Operation Manual

- 167 -
Overige
Zorgdragen voor de fotocamera
De lens en de aansluitingen niet aanraken met vuile handen. Tevens erop letten geen
vloeistoffen, zand en andere vreemde deeltjes in de buurt te doen komen van de lens,
knoppen, enz.
De lensbarrière A niet aanraken. (Dit zou schade kunnen
toebrengen aan het toestel. Oppassen wanneer u het toestel
uit een tas, enz. haalt.)
Als de lens vuil wordt, de stroom aanzetten en de
objectiefcilinder naar buiten doen komen. Vervolgens de
objectiefcilinder tussen uw vingers houden en het
lensoppervlak licht afnemen met een zachter droge doek. (Als
u vingerafdrukken achterlaat of als de lens door iets anders
bevuild wordt, zouden de beelden die u maakt witter dan
normaal eruit kunnen zien.)
(B: Toestel AAN/UIT)
Het toestel niet met de lens naar de zon toe laten liggen.
Het toestel niet hard schudden of stoten bezorgen door het te laten vallen of het ergens
tegen aan laten slaan. Geen zware druk uitoefenen.

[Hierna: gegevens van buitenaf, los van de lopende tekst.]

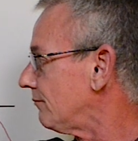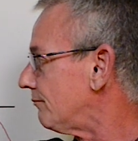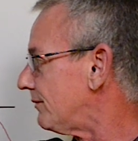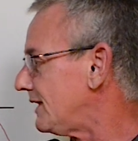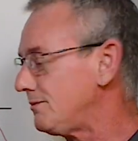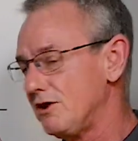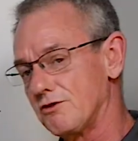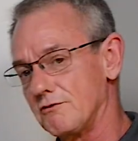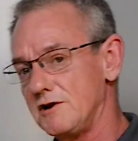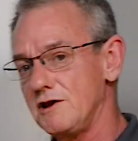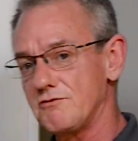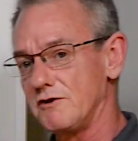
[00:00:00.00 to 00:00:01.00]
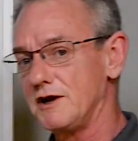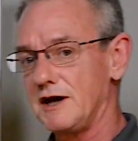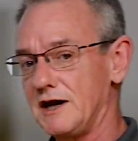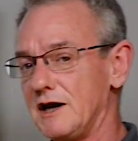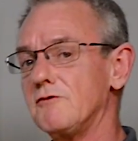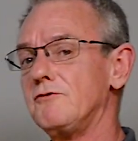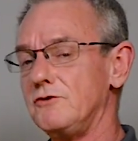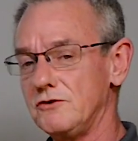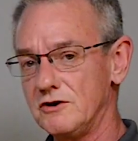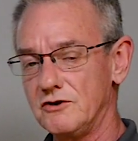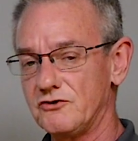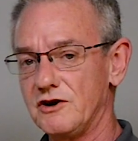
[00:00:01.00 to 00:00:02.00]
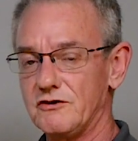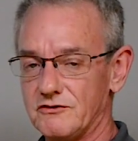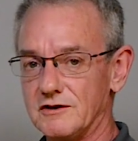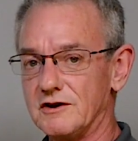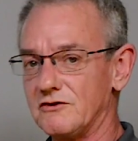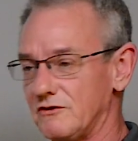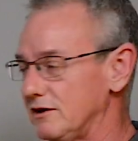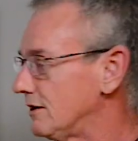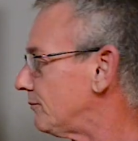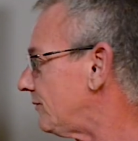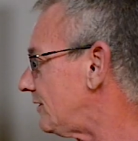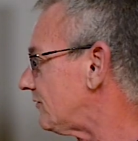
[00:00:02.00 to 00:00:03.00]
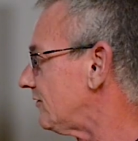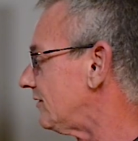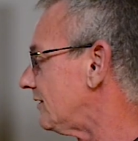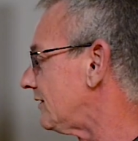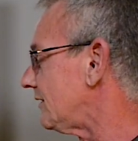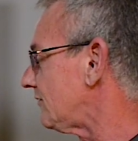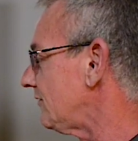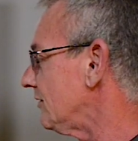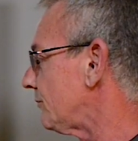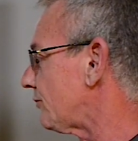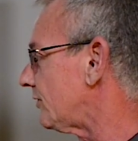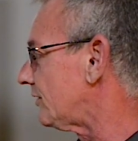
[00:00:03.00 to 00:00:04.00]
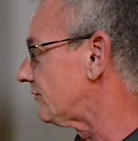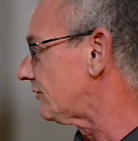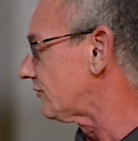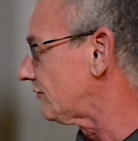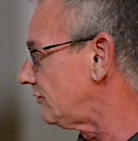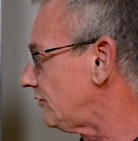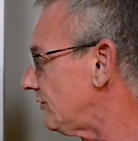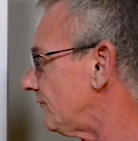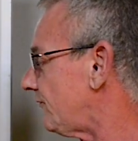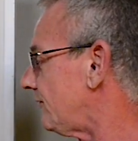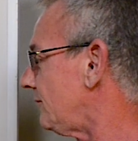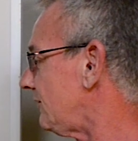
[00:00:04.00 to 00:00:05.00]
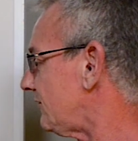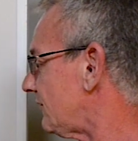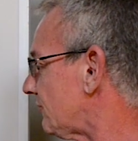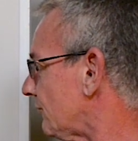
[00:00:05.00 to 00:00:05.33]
maybe 3.5. You can adjust it. It's in the processor. You can set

Het toestel kan slecht werken, het maken van beelden zou onmogelijk kunnen worden of de
lens, de LCD-monitor of de buitenkant zouden beschadigd kunnen raken.
We raden het sterk aan het toestel niet in uw broekzak te laten wanneer u zit en het ook niet in
een volle of te kleine tas te proppen, enz.

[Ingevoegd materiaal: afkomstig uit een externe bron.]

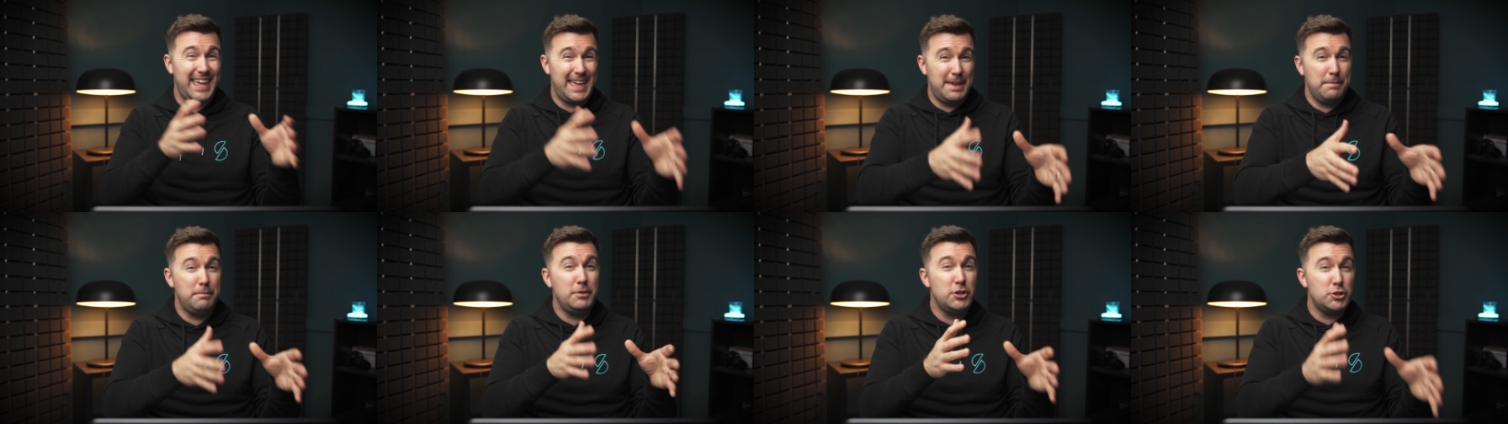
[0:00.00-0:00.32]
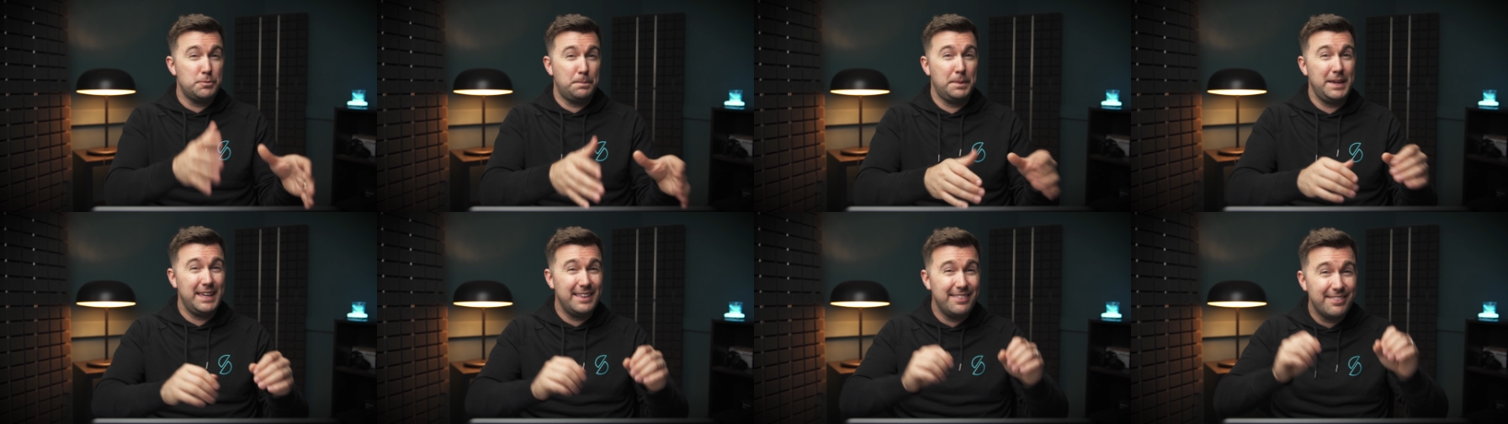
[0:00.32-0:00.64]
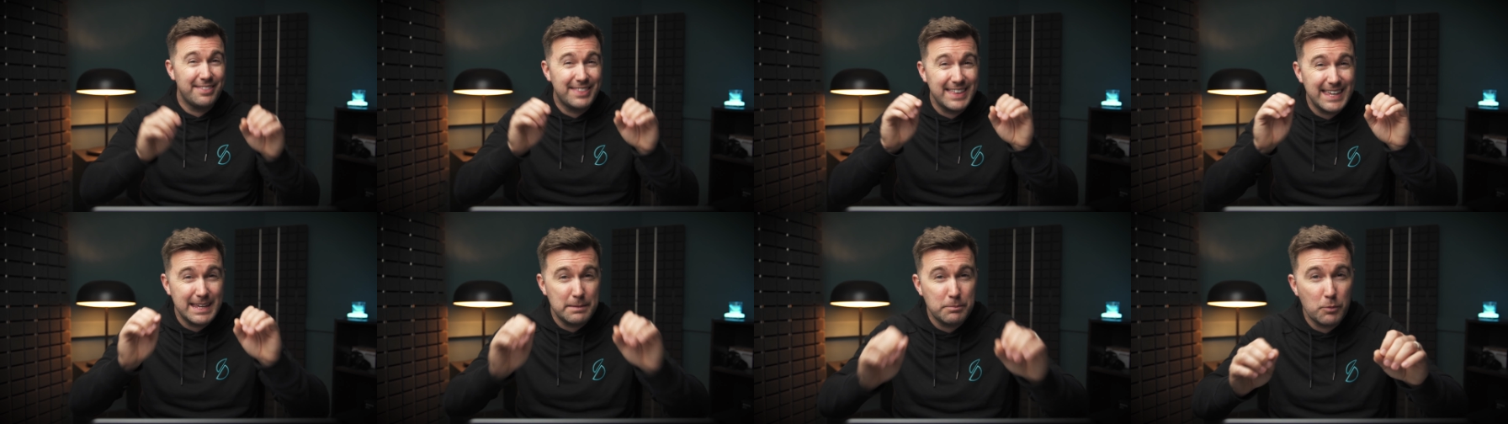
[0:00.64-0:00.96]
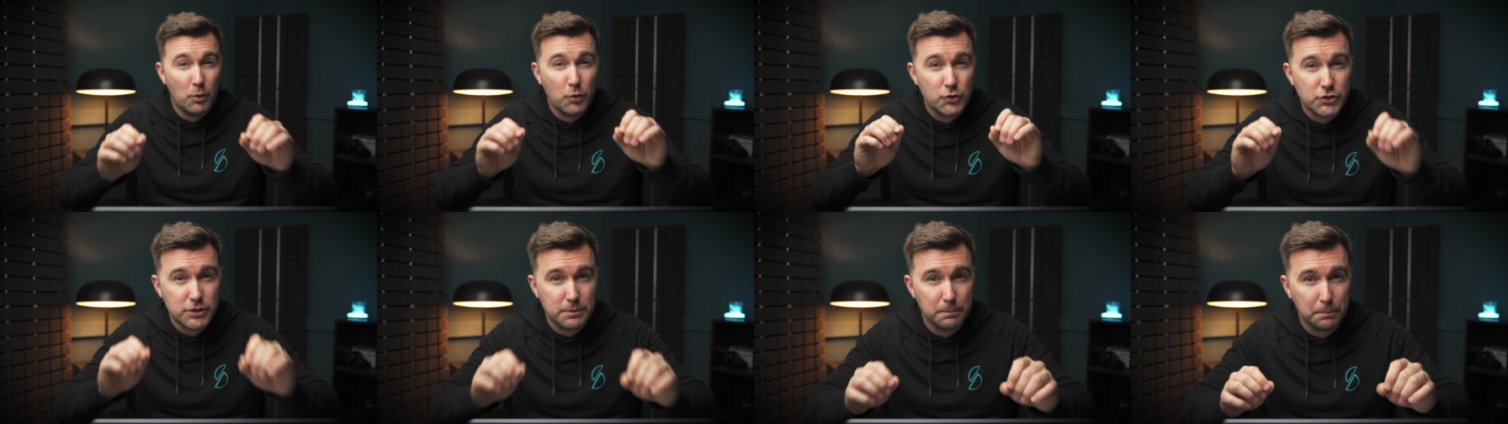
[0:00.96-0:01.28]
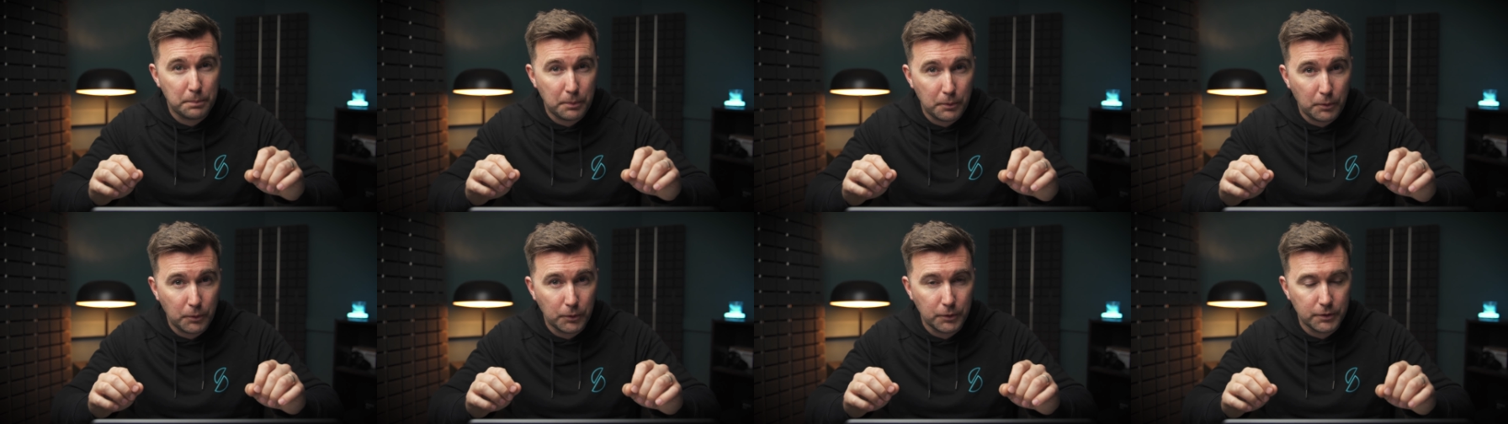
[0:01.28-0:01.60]
image being the most
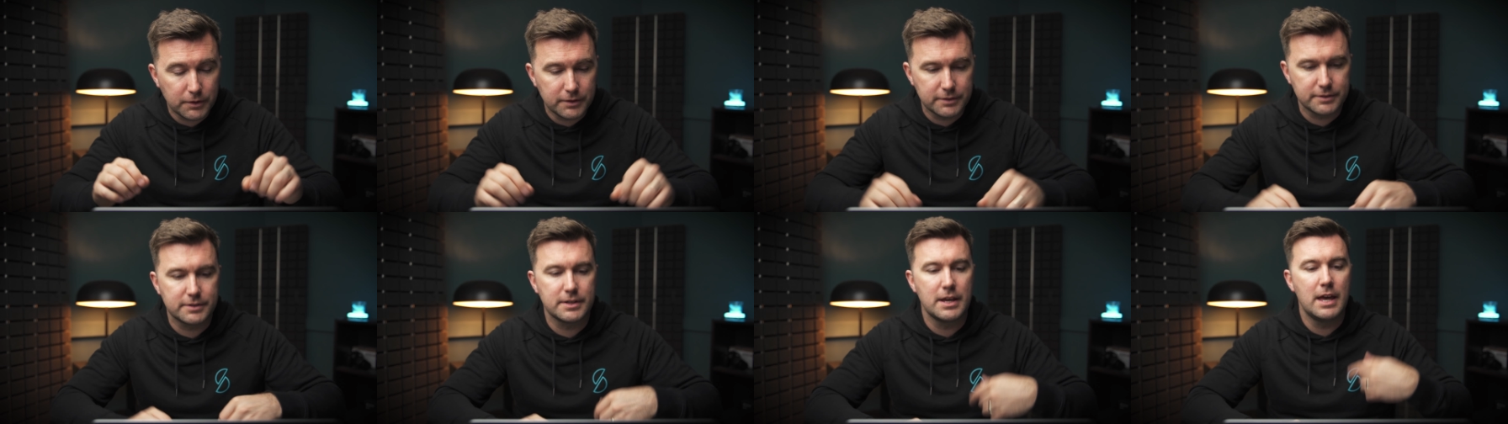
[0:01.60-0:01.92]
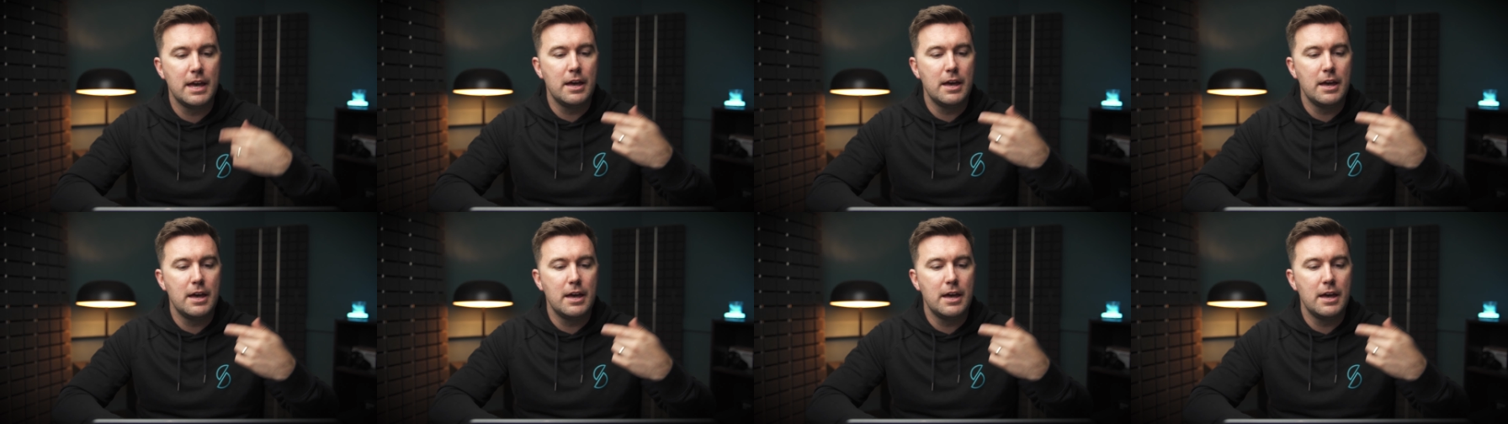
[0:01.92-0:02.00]
important,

Dit zou schade aan de LCD-monitor of persoonlijk letsel tot gevolg kunnen hebben.
Geen andere spullen aan de handriem hangen die bij het toestel wordt geleverd. Bij het
opbergen zou er anders iets tegen de LCD-monitor kunnen komen en zou deze zo beschadigd
kunnen worden.
Bijzonder voorzichtig zijn in de volgende gevallen aangezien deze er voor kunnen
zorgen dat het toestel slecht gaan werken.

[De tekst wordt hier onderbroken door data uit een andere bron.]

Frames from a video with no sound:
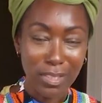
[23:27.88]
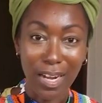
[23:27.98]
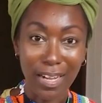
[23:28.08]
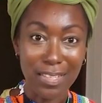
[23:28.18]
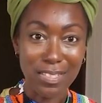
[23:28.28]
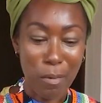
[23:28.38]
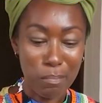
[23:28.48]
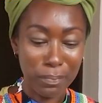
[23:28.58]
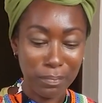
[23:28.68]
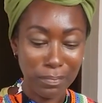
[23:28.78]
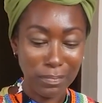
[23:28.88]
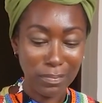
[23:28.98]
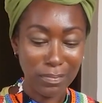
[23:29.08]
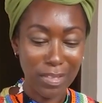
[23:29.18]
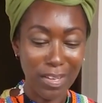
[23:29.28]
Gotta get some.
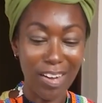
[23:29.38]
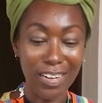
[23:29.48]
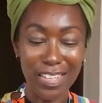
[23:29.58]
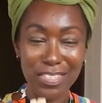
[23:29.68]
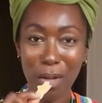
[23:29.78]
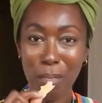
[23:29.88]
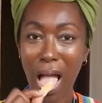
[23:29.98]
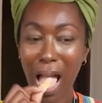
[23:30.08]
Gotta get some.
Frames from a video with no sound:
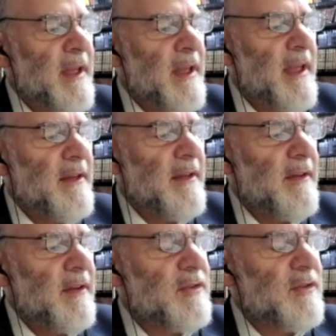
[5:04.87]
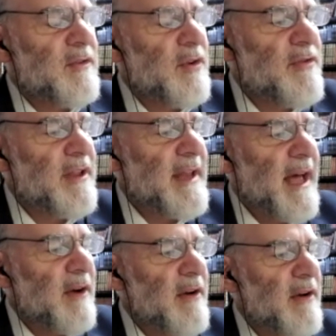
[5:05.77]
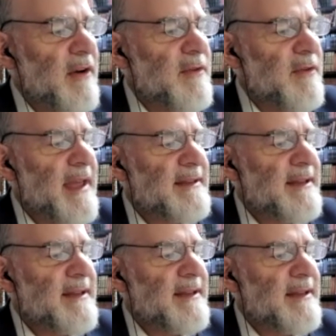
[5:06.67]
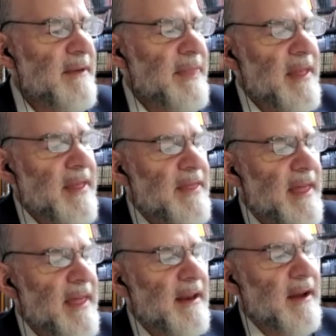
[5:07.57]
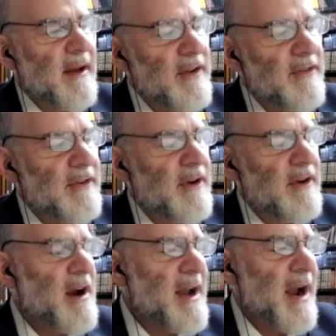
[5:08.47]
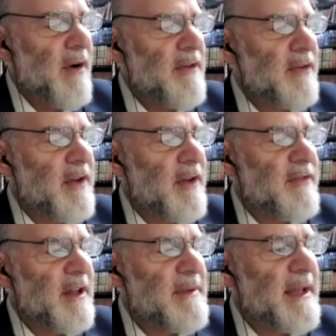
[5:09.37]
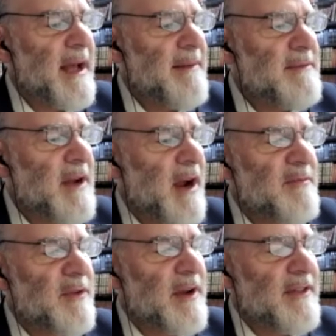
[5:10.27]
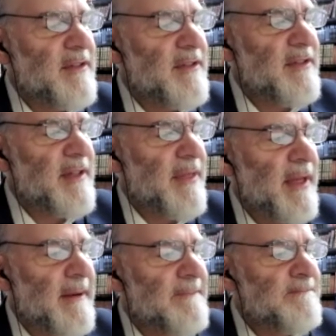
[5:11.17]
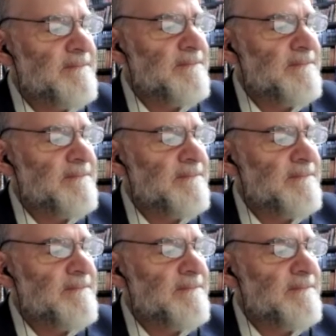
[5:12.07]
it turns to naros. So you can't tell me that hoisen are naros. Hoisen can become naros. They're not the same thing.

Plaatsen met veel zand of stof.
Plaatsen waar water in contact kan komen met dit apparaat zoals wanneer u het gebruikt op
een regenachtige dag of op het strand.
Dit toestel is niet waterbestendig. Als er zeewaterdruppels op het toestel komen, een
droge doek gebruiken om het toestellichaam voorzichtig af te drogen.
Als het apparaat niet normaalt werkt, gelieve contact opnemen met de dealer waar u het
toestel gekocht heeft of met het reparatieservicecentrum.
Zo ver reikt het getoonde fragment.